=== ABOUT THIS EXERCISE ===
An exact reproduction of all the data is needed, with no images in it.
======== EXERCISE INPUTS
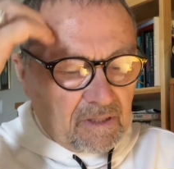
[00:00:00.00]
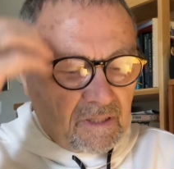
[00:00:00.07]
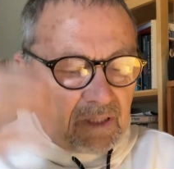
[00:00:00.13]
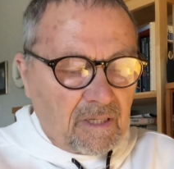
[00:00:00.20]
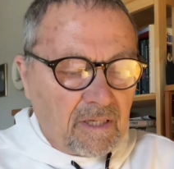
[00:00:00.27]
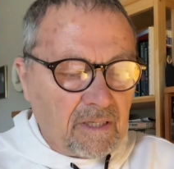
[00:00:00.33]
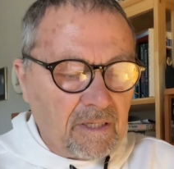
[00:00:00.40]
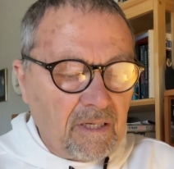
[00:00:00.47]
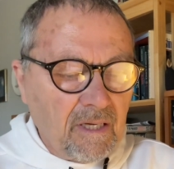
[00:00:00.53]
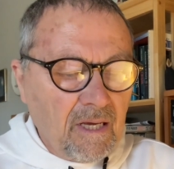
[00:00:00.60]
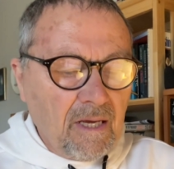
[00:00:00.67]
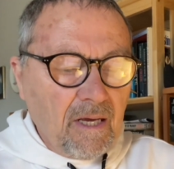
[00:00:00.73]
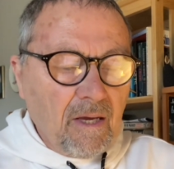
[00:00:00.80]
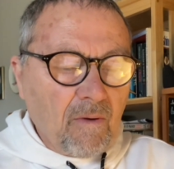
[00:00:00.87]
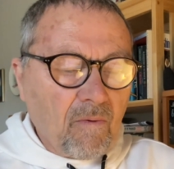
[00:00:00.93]
And
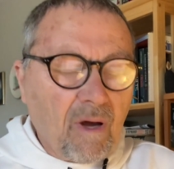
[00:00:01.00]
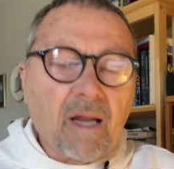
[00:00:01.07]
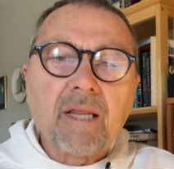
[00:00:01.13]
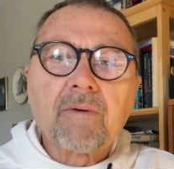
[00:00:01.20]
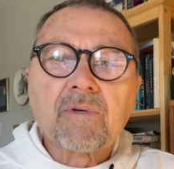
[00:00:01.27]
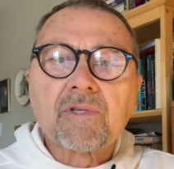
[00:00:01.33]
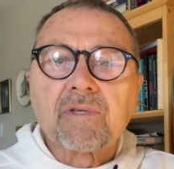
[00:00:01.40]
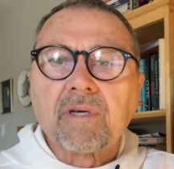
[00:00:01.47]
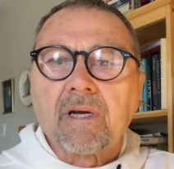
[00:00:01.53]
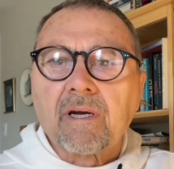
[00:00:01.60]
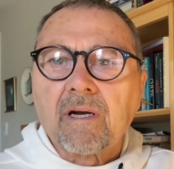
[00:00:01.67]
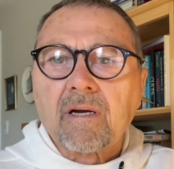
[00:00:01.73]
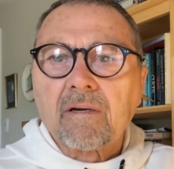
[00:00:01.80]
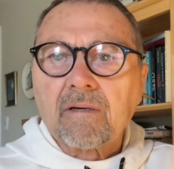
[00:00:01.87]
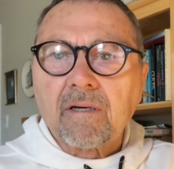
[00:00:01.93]
while he was
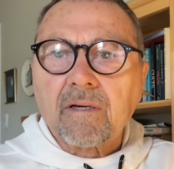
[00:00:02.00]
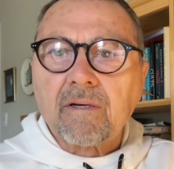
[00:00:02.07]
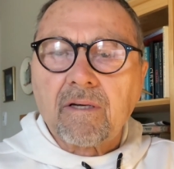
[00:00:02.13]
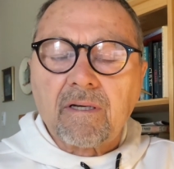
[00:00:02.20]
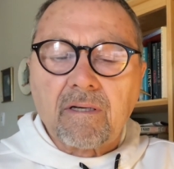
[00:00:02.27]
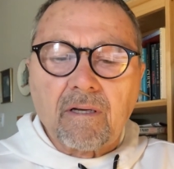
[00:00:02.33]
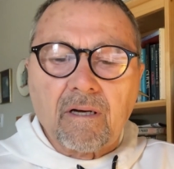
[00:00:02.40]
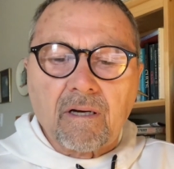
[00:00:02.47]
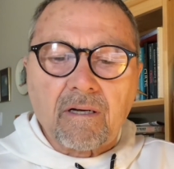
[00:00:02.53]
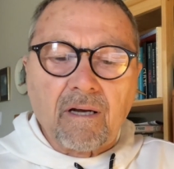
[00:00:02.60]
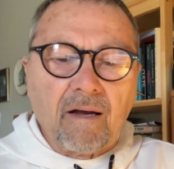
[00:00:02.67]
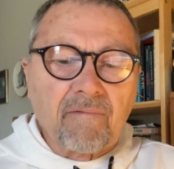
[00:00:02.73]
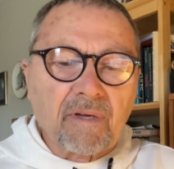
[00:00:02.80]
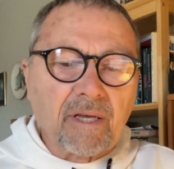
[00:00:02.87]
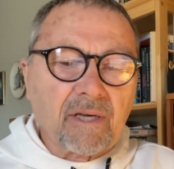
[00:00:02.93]
there,
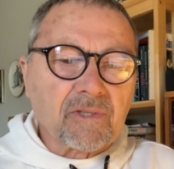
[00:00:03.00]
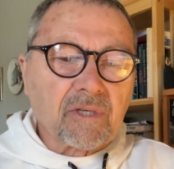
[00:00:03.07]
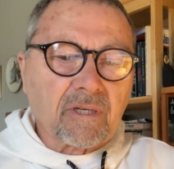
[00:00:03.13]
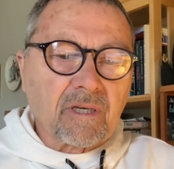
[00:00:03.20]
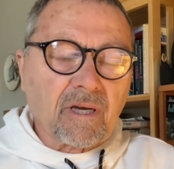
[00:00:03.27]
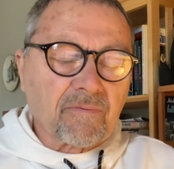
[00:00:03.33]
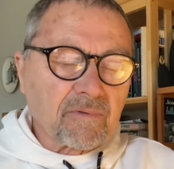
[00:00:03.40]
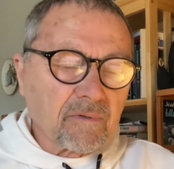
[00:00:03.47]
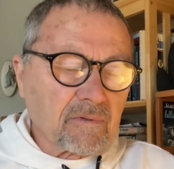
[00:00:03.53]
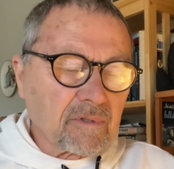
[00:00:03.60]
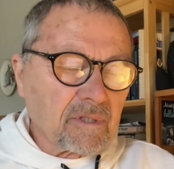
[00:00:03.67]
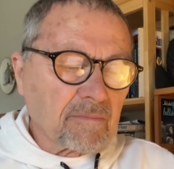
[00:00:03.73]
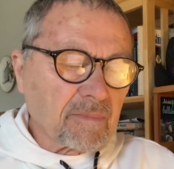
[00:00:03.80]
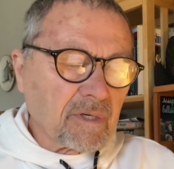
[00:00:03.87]
convalescing after some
================
=== YOUR RESPONSE ===
[00:00:00.00]
[00:00:00.07]
[00:00:00.13]
[00:00:00.20]
[00:00:00.27]
[00:00:00.33]
[00:00:00.40]
[00:00:00.47]
[00:00:00.53]
[00:00:00.60]
[00:00:00.67]
[00:00:00.73]
[00:00:00.80]
[00:00:00.87]
[00:00:00.93]
And
[00:00:01.00]
[00:00:01.07]
[00:00:01.13]
[00:00:01.20]
[00:00:01.27]
[00:00:01.33]
[00:00:01.40]
[00:00:01.47]
[00:00:01.53]
[00:00:01.60]
[00:00:01.67]
[00:00:01.73]
[00:00:01.80]
[00:00:01.87]
[00:00:01.93]
while he was
[00:00:02.00]
[00:00:02.07]
[00:00:02.13]
[00:00:02.20]
[00:00:02.27]
[00:00:02.33]
[00:00:02.40]
[00:00:02.47]
[00:00:02.53]
[00:00:02.60]
[00:00:02.67]
[00:00:02.73]
[00:00:02.80]
[00:00:02.87]
[00:00:02.93]
there,
[00:00:03.00]
[00:00:03.07]
[00:00:03.13]
[00:00:03.20]
[00:00:03.27]
[00:00:03.33]
[00:00:03.40]
[00:00:03.47]
[00:00:03.53]
[00:00:03.60]
[00:00:03.67]
[00:00:03.73]
[00:00:03.80]
[00:00:03.87]
convalescing after some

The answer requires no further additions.